The academic activities of the college are divided into five academic faculties:

- Academic Studies
- Engineering, Construction and Commercial Service
- Enterprise, Creative and Sport
- Preparation for Work and Life Skills
- Higher Education

==Notable alumni==
Former students of the college include Former NBA player Joel Freeland and musician Mike Rutherford of the bands Genesis and Mike + The Mechanics, as well as Diane Youdale and Mark Griffin who appeared in the British television series Gladiators as Jet and Trojan respectively. DJ Annie Mac earned a Master's Degree in Radio at FCOT, before going on to have her own show on BBC Radio 1. In an interview, she referred to her time at Farnborough as "the biggest culture-shock [she'd] ever experienced in [her] life". Musician and author Alan Clayson studied at FCOT from 1968 to 1970.

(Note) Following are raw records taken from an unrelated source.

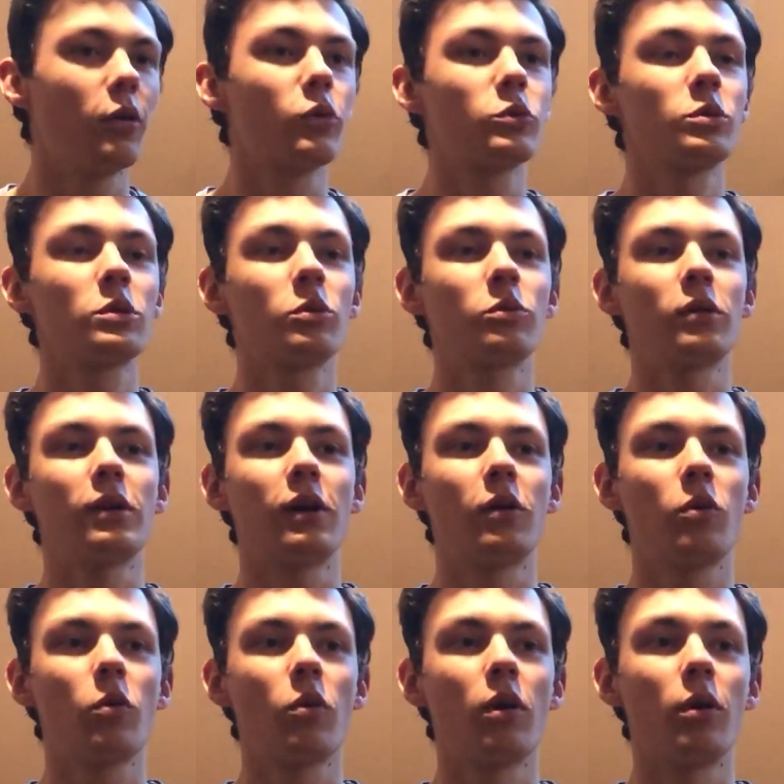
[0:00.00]
ensuite on a la
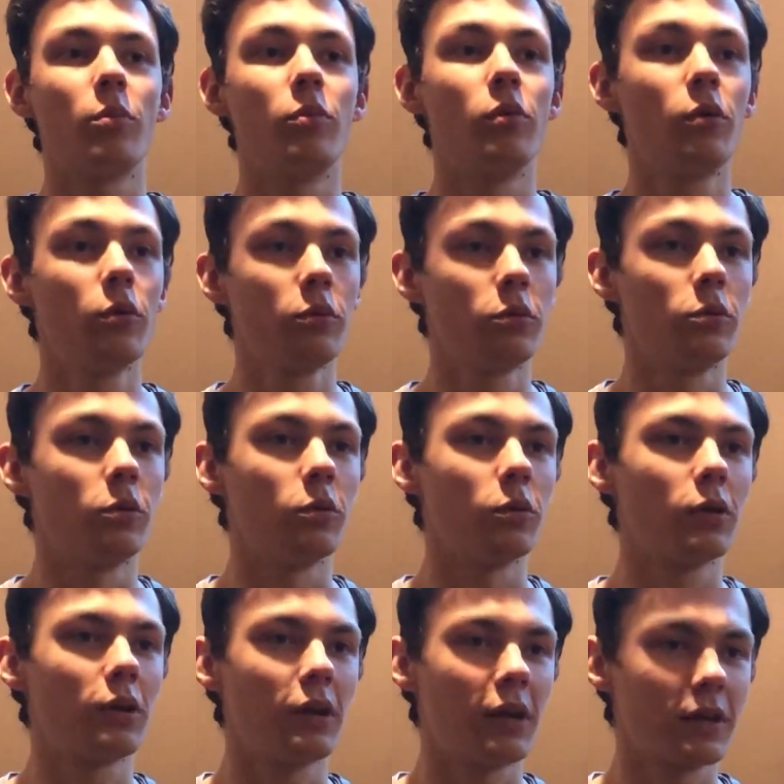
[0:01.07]
croix bleue de
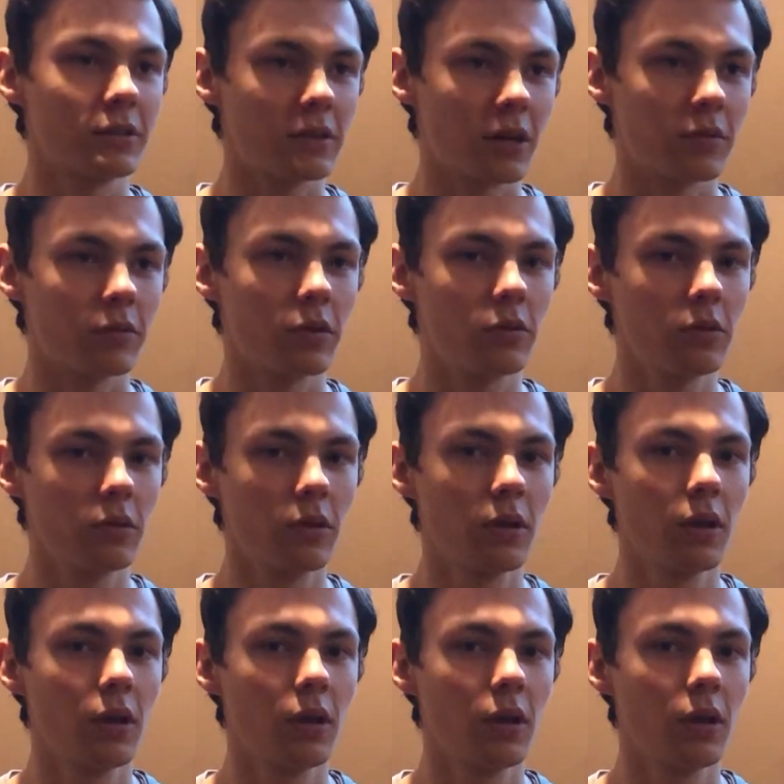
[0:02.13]
Claire Servant,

Three members of The Football Ramble, the largest independent podcast in the UK studied at the college. Luke Moore, Marcus Speller and Jim Campbell all met at FCOT and studied there between 2000 and 2003. Moore and Speller both featured on the college radio station, co-hosting the Saturday Sports Show.

David Wells is most famous for working as a medium for the British paranormal investigation TV programme Most Haunted. Wells studied at FCOT, undertaking an HND in Leisure and Tourism. In Series 5 of Most Haunted Live! Access All Areas, Wells mentions he did a piece on both the Kings Theatre in Southsea, and on the New Theatre Royal in Portsmouth, as part of his HND at FCOT.